Why do we assign [super init] to self here?

The textbook reason is because [super init] is permitted to do one of three things:

Return its own receiver (the self pointer doesn't change) with inherited instance values initialized.
Return a different object with inherited instance values initialized.
Return nil, indicating failure.

In the first case, the assignment has no effect on self and the instanceString is set on in the original object (the line instanceString = [aString retain]; could have been the first line of the method and the result would be the same).

In the third case, the initialization has failed. self is set to nil, no further action is taken and nil is returned.

The rationale for assigning to self is associated with the second case: if the returned object is different, we want the:

        instanceString = [aString retain];

which gets converted to

        self->instanceString = [aString retain];

to act on the correct value, so we have to change the value of self to point to this new object.

It's almost never required to initialize self

So the rationale for assigning to self is that the [super init] could return a different object and should initialize that different object instead of the old (likely invalid) object.

The question to consider is then: when would [super init] return a different object?

The answer is that it will return different objects in one of the following situations:

Singleton object (always returns the singleton instead of any subsequent allocation)
Other unique objects ([NSNumber numberWithInteger:0] always returns the global "zero" object)
Class clusters substitute private subclasses when you initialize an instance of the superclass.
Classes which choose to reallocate the same (or compatible) class based on parameters passed into the initializer.

In all but the final case, continuing to initialize the returned object if it changes is a mistake — the returned object is already completely initialized and isn't necessary related to your class anymore.

So the list of three things that [super init] is permitted to return can now be expanded to four by splitting the "Return a different object" point into two:

Return its own receiver (the self pointer doesn't change) with inherited instance values initialized.
Return an object of the same class, requiring further initialization.
Return a different object that is already completely initialized.
Return nil, indicating failure.

In this list, we now have two cases (2 and 3) which are incompatible. The typical "assign [super init] to self" initializer handles cases 1, 2 and 4.

An init approach to handle cases 1, 3 and 4 would actually be:

- (id)initWithString:(NSString *)aString
{
    id result = [super init];
    if (self == result)
    {
        instanceString = [aString retain];
    }
    return result;
}

So class clusters, singletons and unique objects all use case 3, putting dozens of Cocoa classes in this category. I'm only aware of NSManagedObject that uses case 2. Curiously then, while case 3 is overwhelmingly more common, initializers that support 1, 2 and 4 but are incompatible with case 3 have become the standard.

Conclusion

Update: I have rewritten this conclusion to reflect the fact that I'm not actually suggesting you should stop using "assign [super init] to self" initializers. Thank you to everyone who invented creative ways to tell me I was wrong about this implication.

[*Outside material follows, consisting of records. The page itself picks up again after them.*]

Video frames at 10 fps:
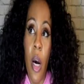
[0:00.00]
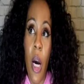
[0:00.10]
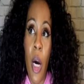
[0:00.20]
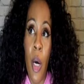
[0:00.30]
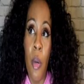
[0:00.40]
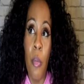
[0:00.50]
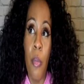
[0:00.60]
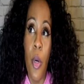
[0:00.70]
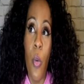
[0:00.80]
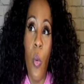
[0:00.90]

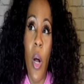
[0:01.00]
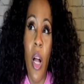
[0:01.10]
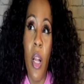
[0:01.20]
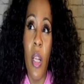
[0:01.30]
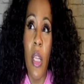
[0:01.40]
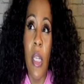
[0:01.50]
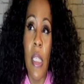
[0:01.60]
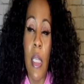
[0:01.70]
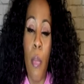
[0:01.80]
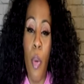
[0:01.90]
um, well,
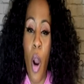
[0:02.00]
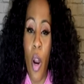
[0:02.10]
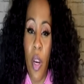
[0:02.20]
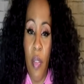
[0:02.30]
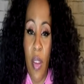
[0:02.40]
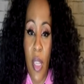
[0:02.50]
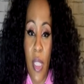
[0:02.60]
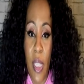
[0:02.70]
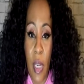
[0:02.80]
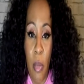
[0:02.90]
a part of it
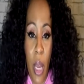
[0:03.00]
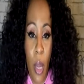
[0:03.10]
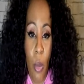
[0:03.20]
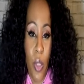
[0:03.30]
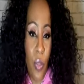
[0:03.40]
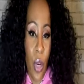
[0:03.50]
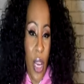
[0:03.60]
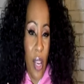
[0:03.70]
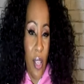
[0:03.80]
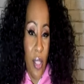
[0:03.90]
seemed like it was for
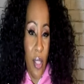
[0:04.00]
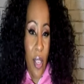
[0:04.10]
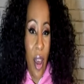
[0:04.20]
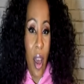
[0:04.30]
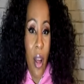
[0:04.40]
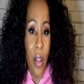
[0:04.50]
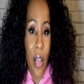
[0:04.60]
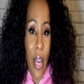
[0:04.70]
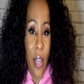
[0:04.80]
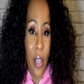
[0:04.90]
kids. Like hmm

You don't need to assign [super init] to self to make most classes work. In some obscure cases, it is actually the wrong thing to do.

So why do we continue to assign to self? It's the traditional template for an initializer, and although it's wrong in some cases, it is right in other cases which have been written to expect this approach.

Further to this is the consideration that class clusters and other classes likely to return unrelated or different, fully initialized objects from their init methods are not supposed to be subclassed in a normal way — making code which favors them less relevant.

The number of cases where super returns an unrelated object are so small that they can easily be dealt with on a case-by-case basis — a class will normally make it very clear when its initializers might return something other than the receiver or nil.